La conoscenza è il nostro peccato originale, quello vero, quello che realmente trasmettiamo alle future generazioni; è la “colpa” che ha portato una creatura del creato a considerarsi creatore del proprio mondo, del proprio destino, della propria sorte.
La conoscenza non è solo quella razionale consapevolezza del proprio posto nella natura, ma la tentazione, il desiderio, la capacità, la volontà di ripensarla, di modificarla, di decostruirla e ricostruirla partendo dai suoi elementi stessi.
La storia umana è la storia di queste infinite fratture e ricostruzioni di equilibri sempre più sofisticati e complessi. Non c’è mai stato, nè mai ci sarà, un ritorno “sic et simpliciter” a stati, momenti precedenti della nostra storia, un ritorno a quel mitico paradiso terrestre perduto, ma sempre vagheggiato, per la semplice ragione che nessuno vuole ritornare a quello stato di indistinzione , di semplice percezione sensibile, di perdita dell’Io che è la caratteristica fondamentale dello stato di natura.
Chi sogna tale età mitica si prepari a mangiare le ghiande, a trovare riparo in qualche caverna e a vivere all’incirca trenta anni.

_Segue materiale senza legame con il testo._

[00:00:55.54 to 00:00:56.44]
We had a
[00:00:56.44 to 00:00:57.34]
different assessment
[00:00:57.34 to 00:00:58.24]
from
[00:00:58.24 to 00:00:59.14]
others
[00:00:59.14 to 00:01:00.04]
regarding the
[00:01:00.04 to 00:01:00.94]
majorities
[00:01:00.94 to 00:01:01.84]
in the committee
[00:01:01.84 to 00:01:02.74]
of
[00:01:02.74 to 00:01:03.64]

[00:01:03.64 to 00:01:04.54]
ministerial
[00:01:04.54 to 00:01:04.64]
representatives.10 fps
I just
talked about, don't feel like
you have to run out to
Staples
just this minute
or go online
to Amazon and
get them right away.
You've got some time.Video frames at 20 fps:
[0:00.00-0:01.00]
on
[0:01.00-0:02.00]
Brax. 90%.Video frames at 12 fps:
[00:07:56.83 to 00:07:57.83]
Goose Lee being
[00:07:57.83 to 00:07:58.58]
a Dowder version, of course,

Il desiderio, allora, di un ritorno a quella purezza naturale che abbiamo distrutto, ad un passato armonico con la natura impossibile da ritrovare, è la risposta utopistica al tempo della scienza e della tecnica che stiamo vivendo e che sembra dominare e sovrastare i suoi stessi inventori.
Più che di minor tecnica abbiamo bisogno di maggiore Humanitas, di sentirci non solo “colpevoli” verso le nuovissime e future generazioni per le invenzioni, scoperte e innovazioni, ma di saperle gestire in modo responsabile e positivo per quel sistema Io-Mondo che l’uomo ha costruito.

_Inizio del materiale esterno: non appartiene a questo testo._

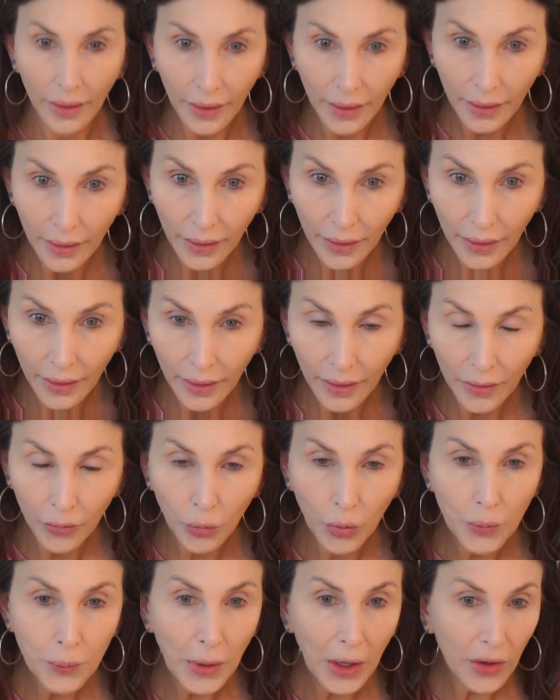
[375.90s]
And
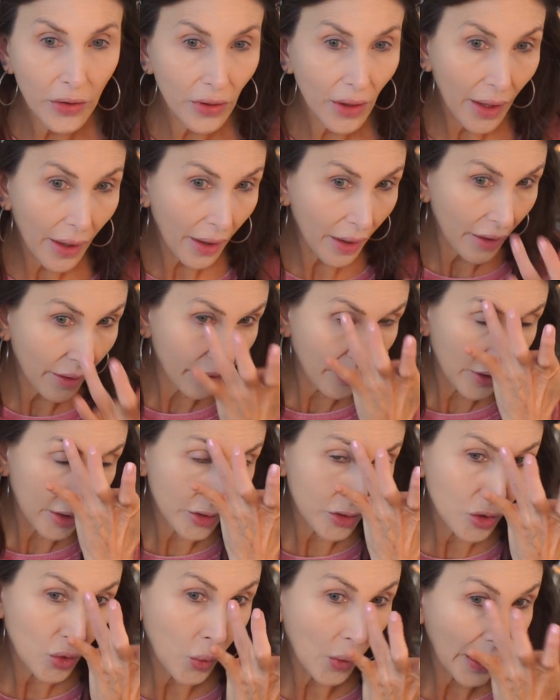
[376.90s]
we both have
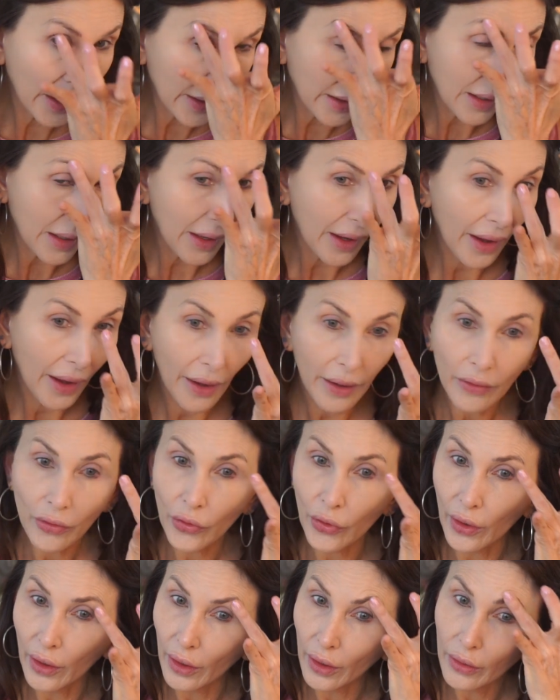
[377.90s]
a twangy
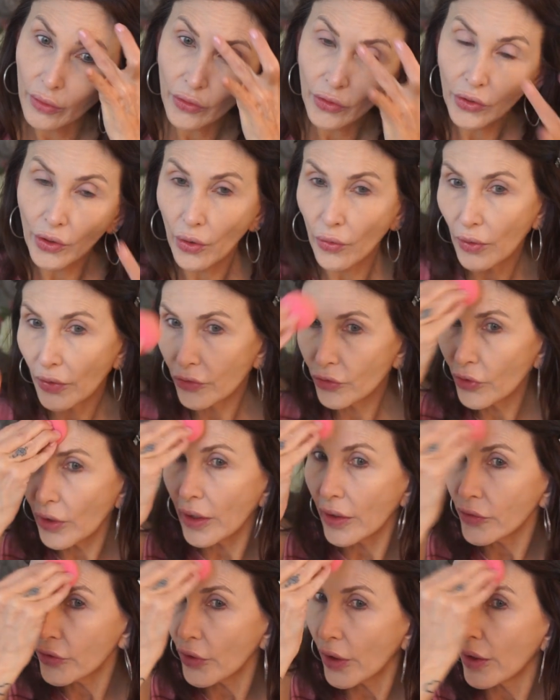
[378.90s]
accent, so it
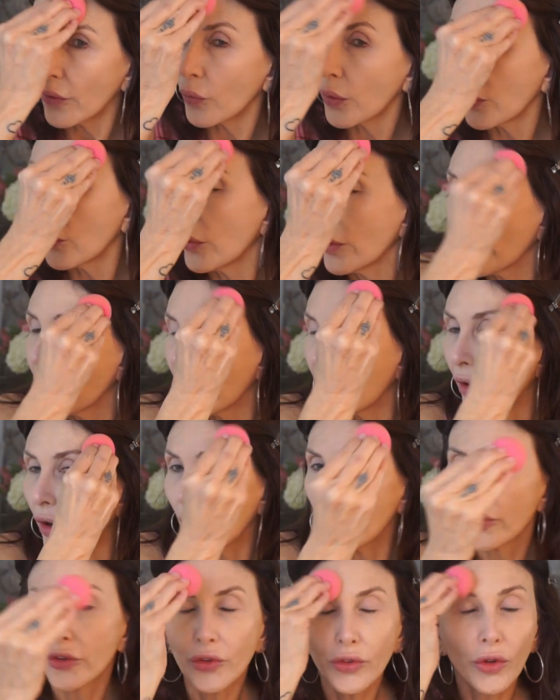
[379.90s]
sounds like we really
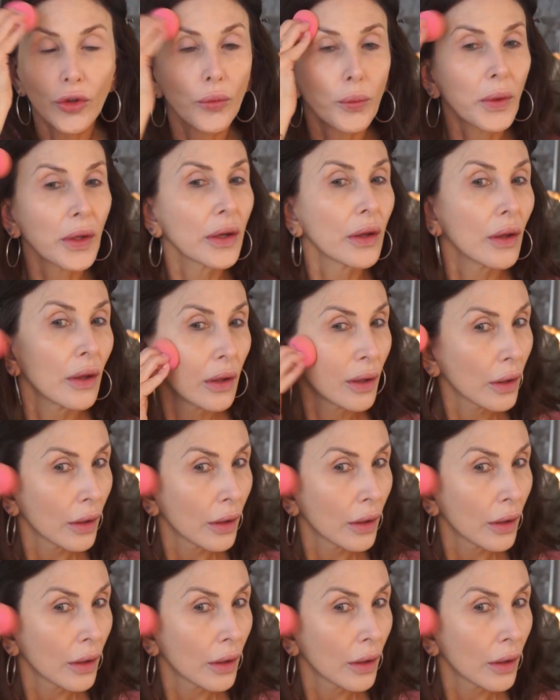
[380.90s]
are stupid.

E’ la mancanza di umanità, di consapevolezza e responsabilità, e non l’eccesso di tecnica che è alla radice del malessere dell’uomo moderno. La tecnica è neutra; l’uomo la rende positiva o negativa attraverso il grado di humanitas presente in lui.

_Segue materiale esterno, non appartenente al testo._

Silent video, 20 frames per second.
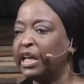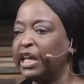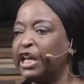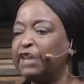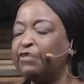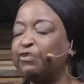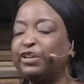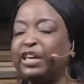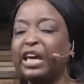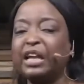
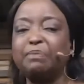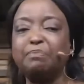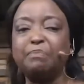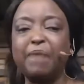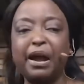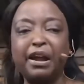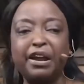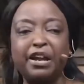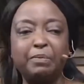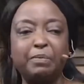If you get
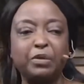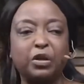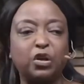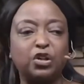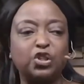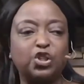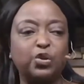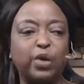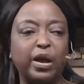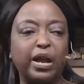married
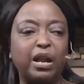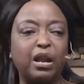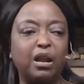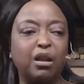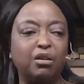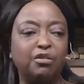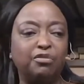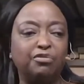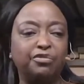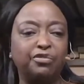because you're in
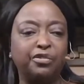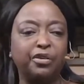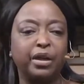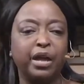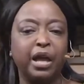love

Oggi, però, ci si chiede un atto di contrizione, di senso di colpa collettivo frutto di una visione apocalittica e catastrofica del futuro e di una mancanza di fiducia nel genere umano. Bisogna rispondere con un gesto di fiducia collettivo nei confronti dell’uomo, della sua intelligenza, della sua sensibilità, della sua creatività, della sua inventiva, del suo essere uomo nell’accezione più potente, più alta, più rivoluzionaria che ci possa essere.
Nessuno è innocente, nessuno ruba o ha rubato un futuro che siamo chiamati a costruire insieme attimo dopo attimo, generazione dopo generazione.